This work addresses the vulnerability of safety alignment mechanisms in multimodal large language models (MLLMs) under adversarial inputs, noting that existing jailbreaking methods exhibit limited efficacy against reasoning-capable models. To overcome this limitation, the authors propose a gamified jailbreaking framework that innovatively integrates cognitive-stage decision guidance with gamification principles. By decomposing and recombining visual semantics, constructing suggestive scenarios, and embedding instruction traps, the framework steers the model to actively reconstruct malicious intent during task execution, thereby circumventing safety safeguards. Notably, this approach establishes the first structured multimodal reasoning chain tailored for reasoning-intensive MLLMs, effectively attenuating their safety-focused attention. Experimental results demonstrate attack success rates of 92.13%, 91.20%, and 85.87% on Gemini 2.5 Flash, QvQ-MAX, and GPT-4o, respectively, significantly outperforming current baselines.
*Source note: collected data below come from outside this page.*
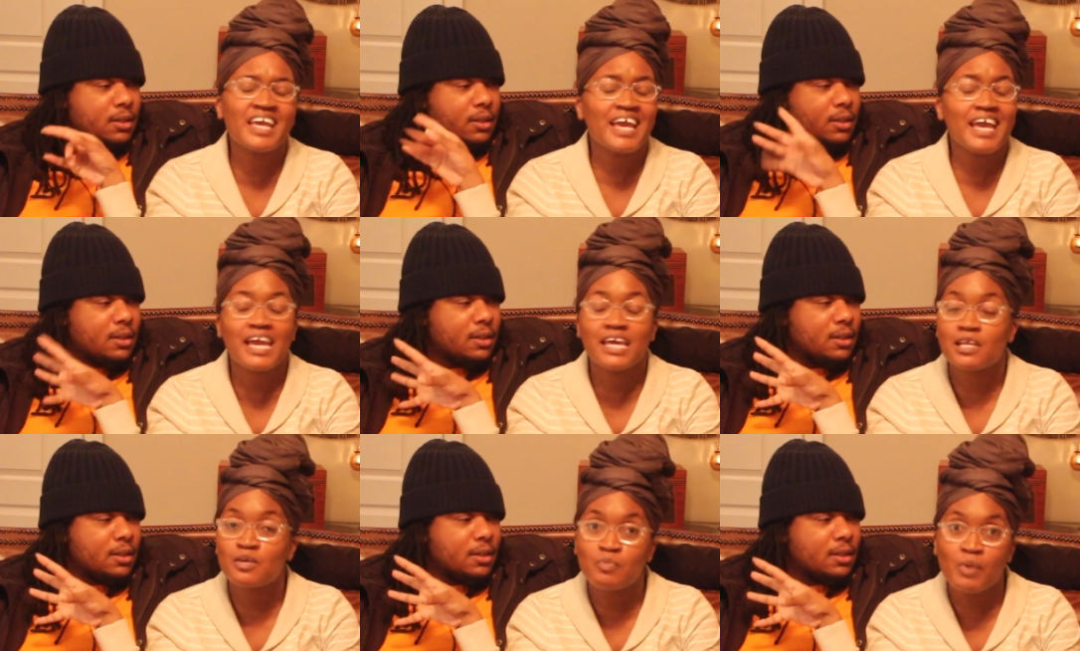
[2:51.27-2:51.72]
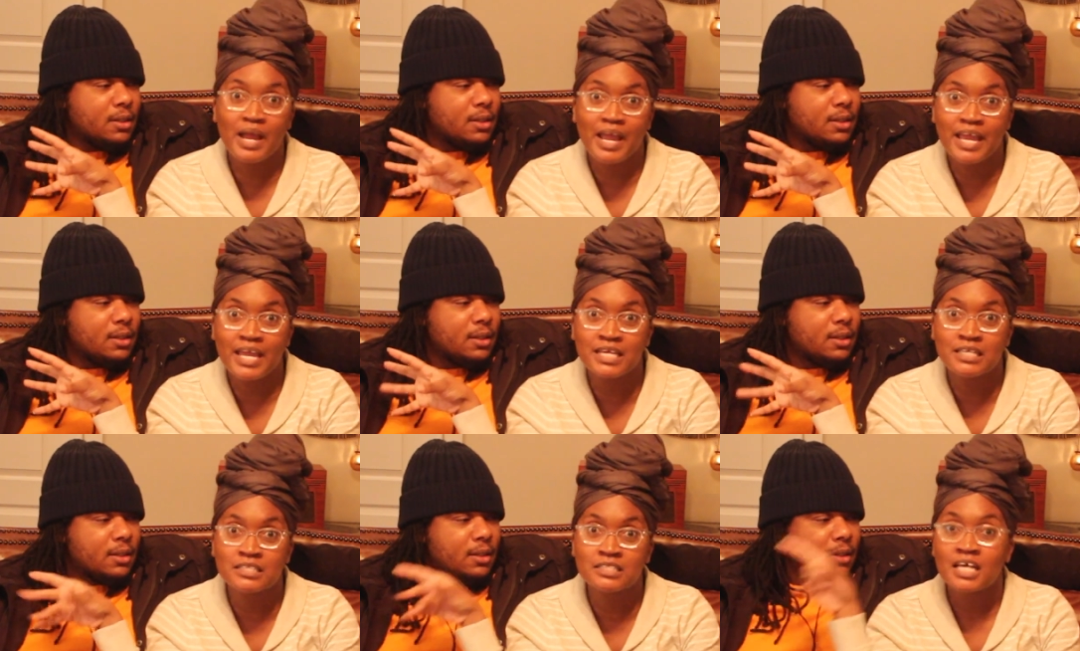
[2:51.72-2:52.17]

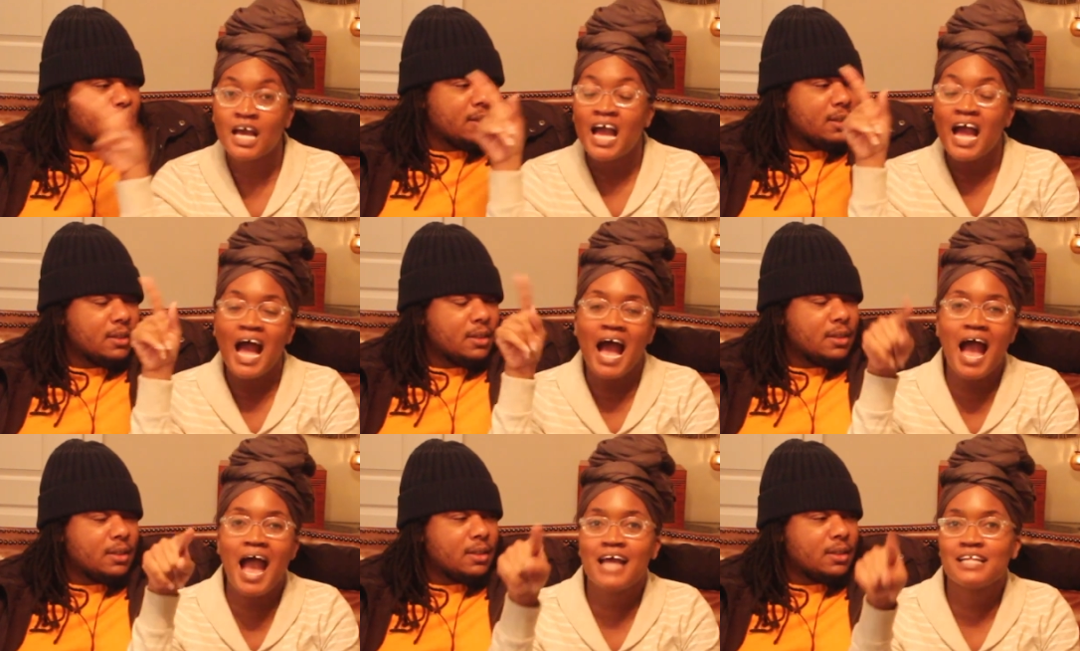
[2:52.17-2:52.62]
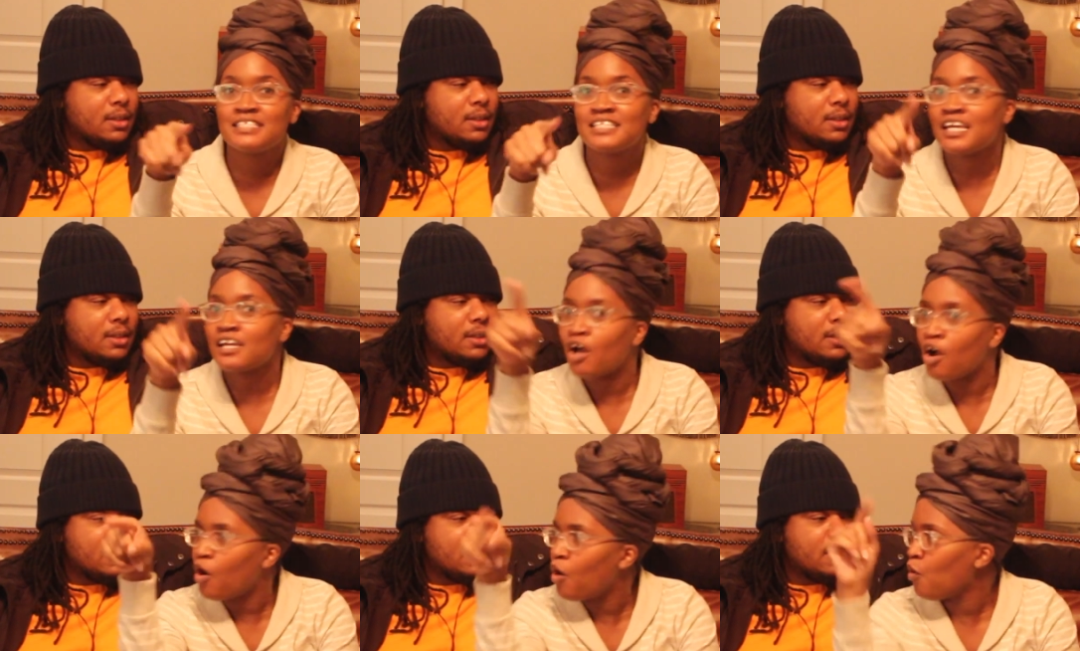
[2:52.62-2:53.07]
Speaker 1: Anyways, I
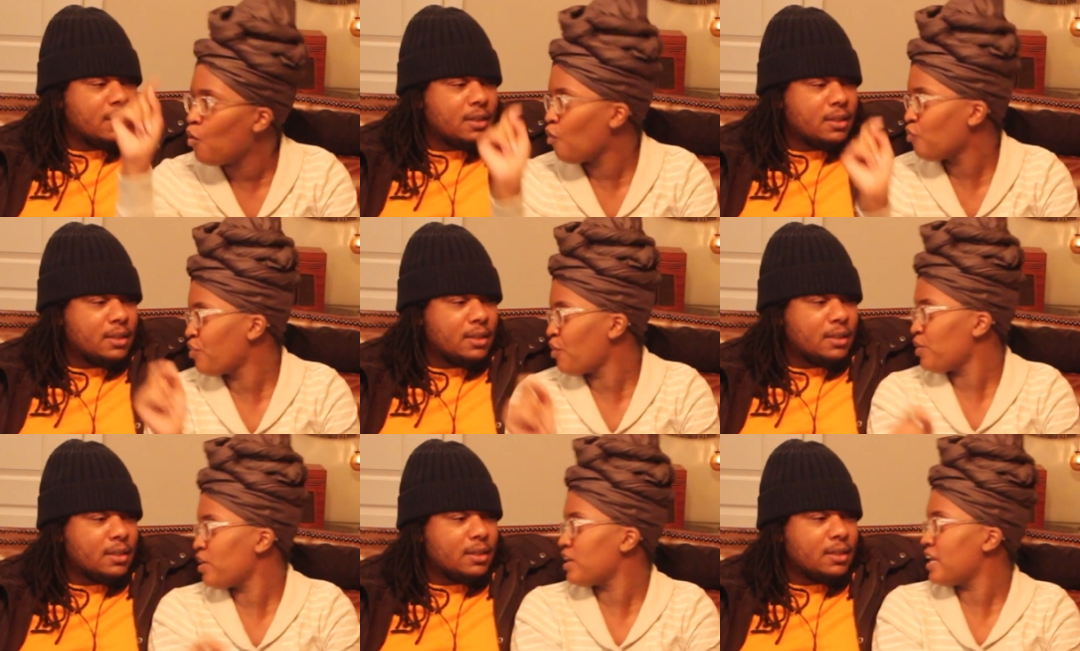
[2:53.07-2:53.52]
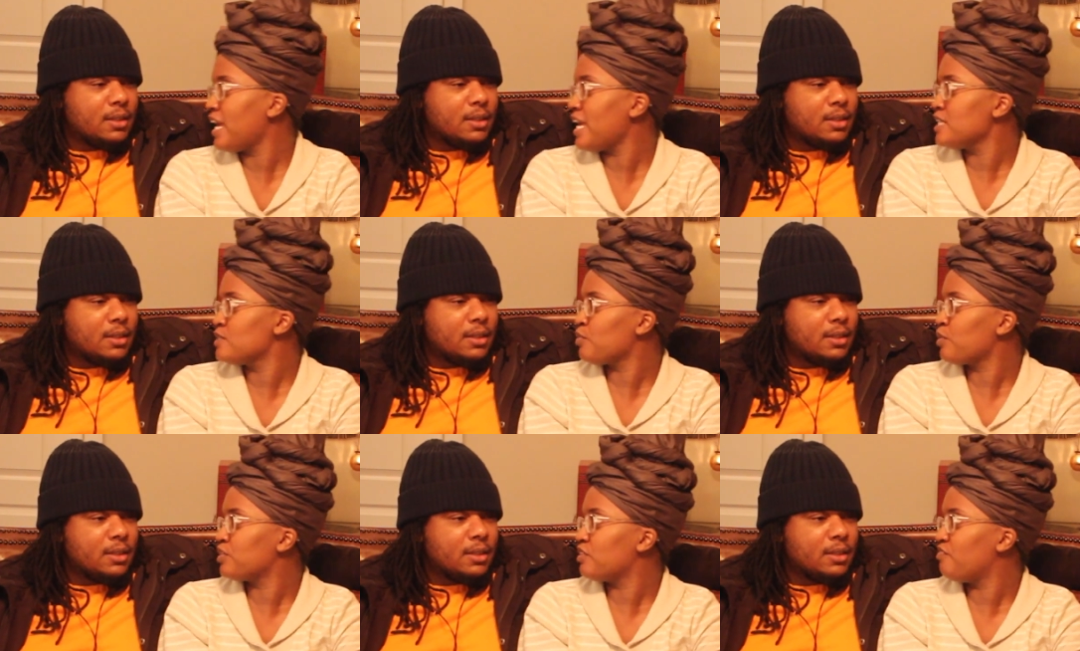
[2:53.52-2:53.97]
did a whole 30
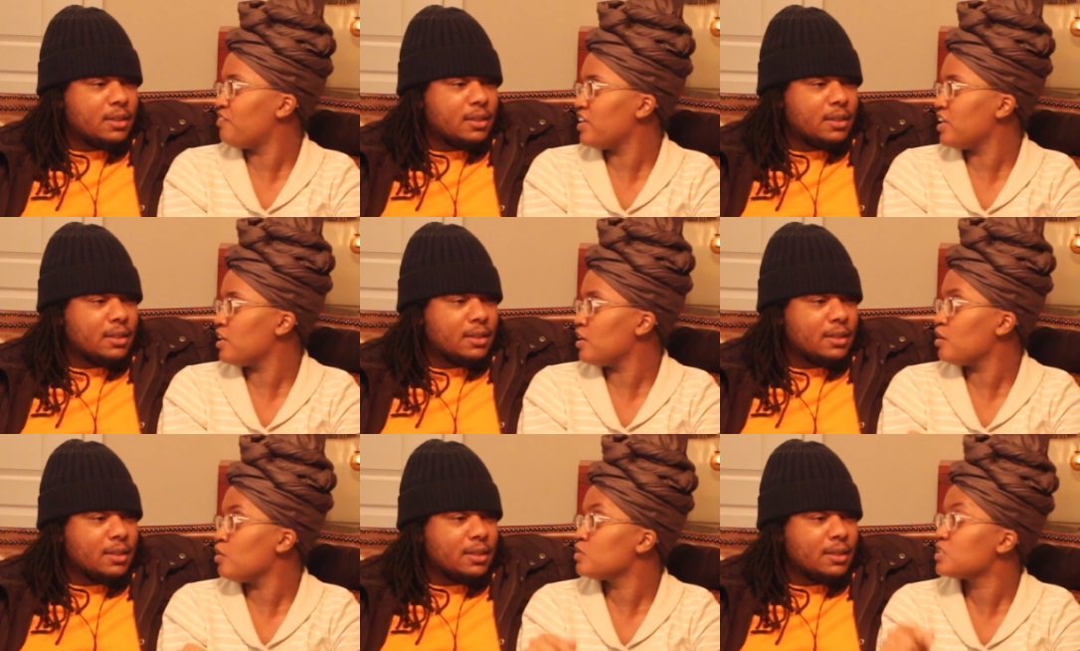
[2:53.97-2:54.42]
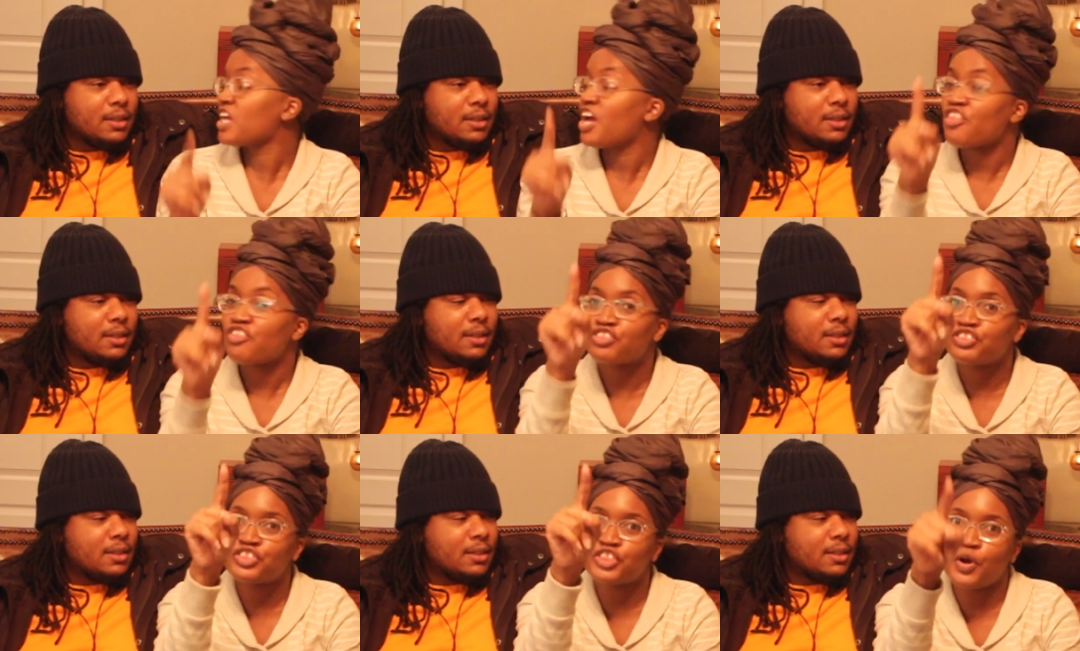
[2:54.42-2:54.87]
days worth of videos,
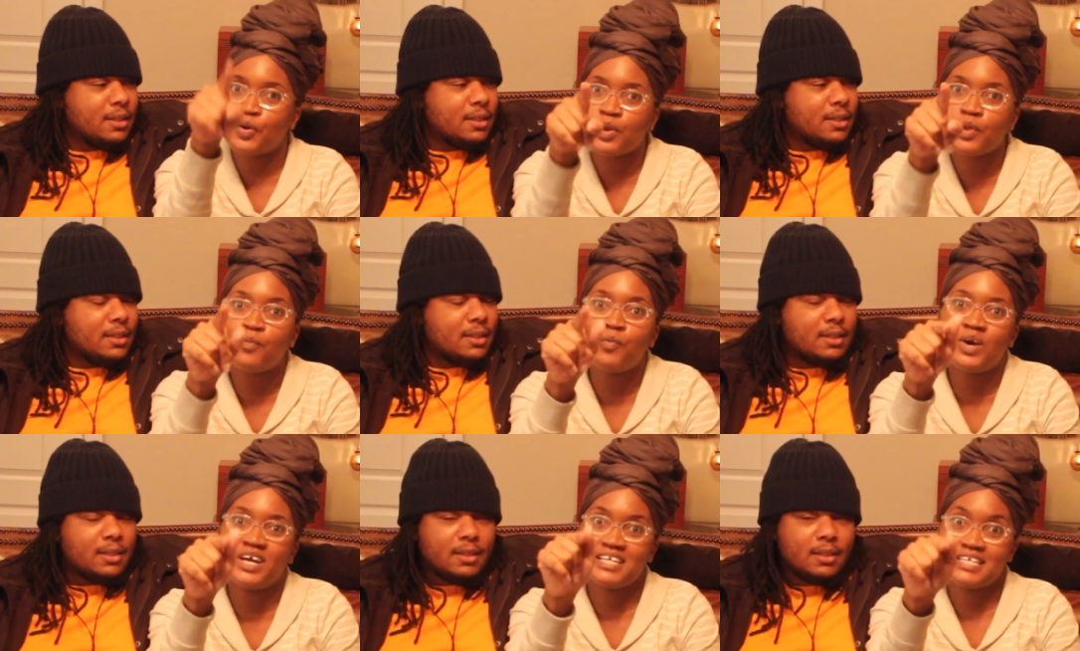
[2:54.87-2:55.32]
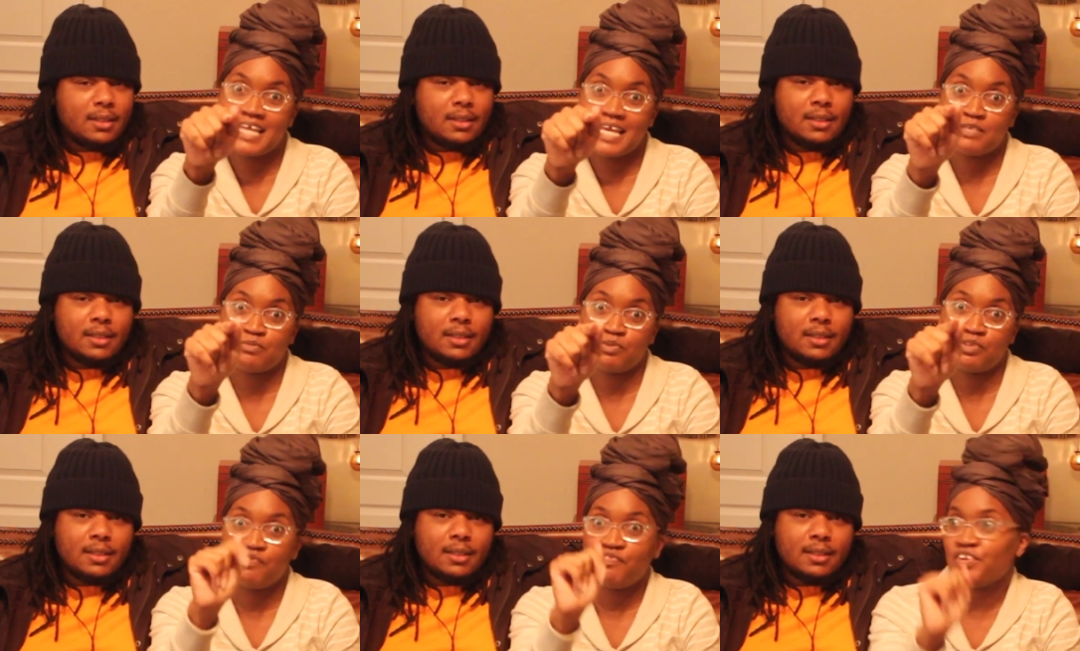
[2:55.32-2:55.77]
31 days
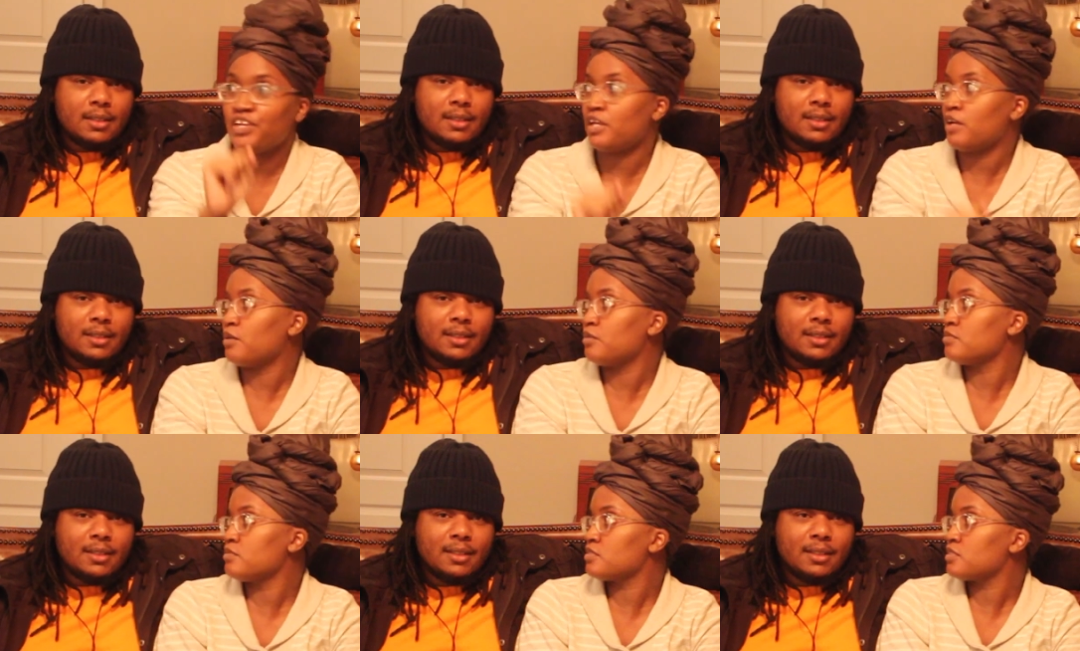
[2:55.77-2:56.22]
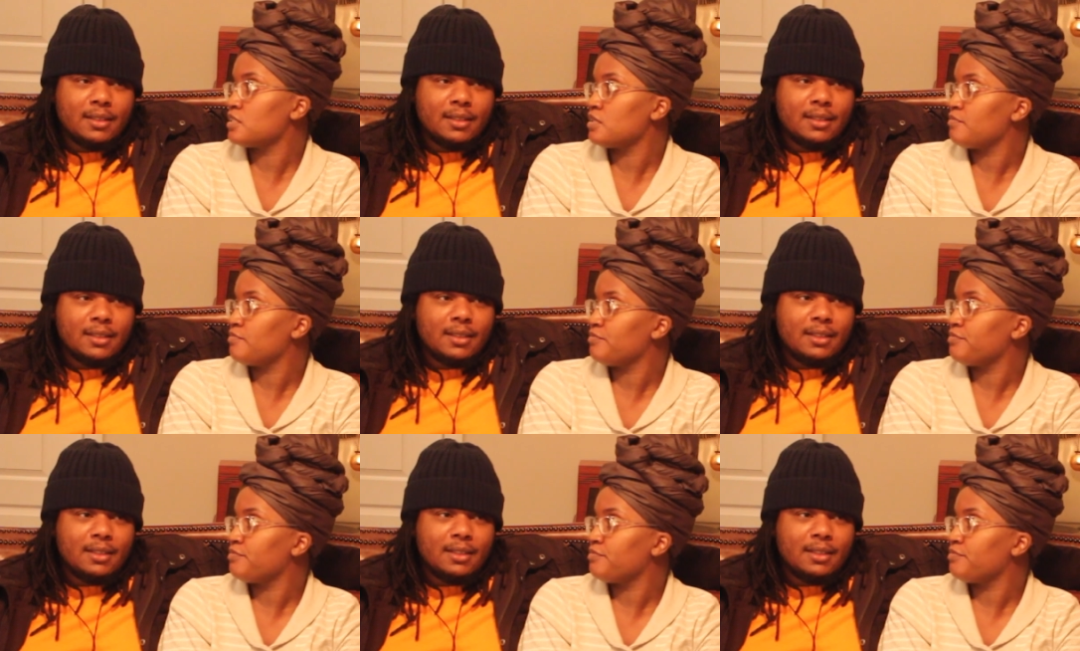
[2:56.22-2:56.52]
worth of videos.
Multimodal Large Language Models (MLLMs) have become widely deployed, yet their safety alignment remains fragile under adversarial inputs. Previous work has shown that increasing inference steps can disrupt safety mechanisms and lead MLLMs to generate attacker-desired harmful content. However, most existing attacks focus on increasing the complexity of the modified visual task itself and do not explicitly leverage the model's own reasoning incentives. This leads to them underperforming on reasoning models (Models with Chain-of-Thoughts) compared to non-reasoning ones (Models without Chain-of-Thoughts). If a model can think like a human, can we influence its cognitive-stage decisions so that it proactively completes a jailbreak? To validate this idea, we propose GAMBI} (Gamified Adversarial Multimodal Breakout via Instructional Traps), a novel multimodal jailbreak framework that decomposes and reassembles harmful visual semantics, then constructs a gamified scene that drives the model to explore, reconstruct intent, and answer as part of winning the game. The resulting structured reasoning chain increases task complexity in both vision and text, positioning the model as a participant whose goal pursuit reduces safety attention and induces it to answer the reconstructed malicious query. Extensive experiments on popular reasoning and non-reasoning MLLMs demonstrate that GAMBIT achieves high Attack Success Rates (ASR), reaching 92.13% on Gemini 2.5 Flash, 91.20% on QvQ-MAX, and 85.87% on GPT-4o, significantly outperforming baselines.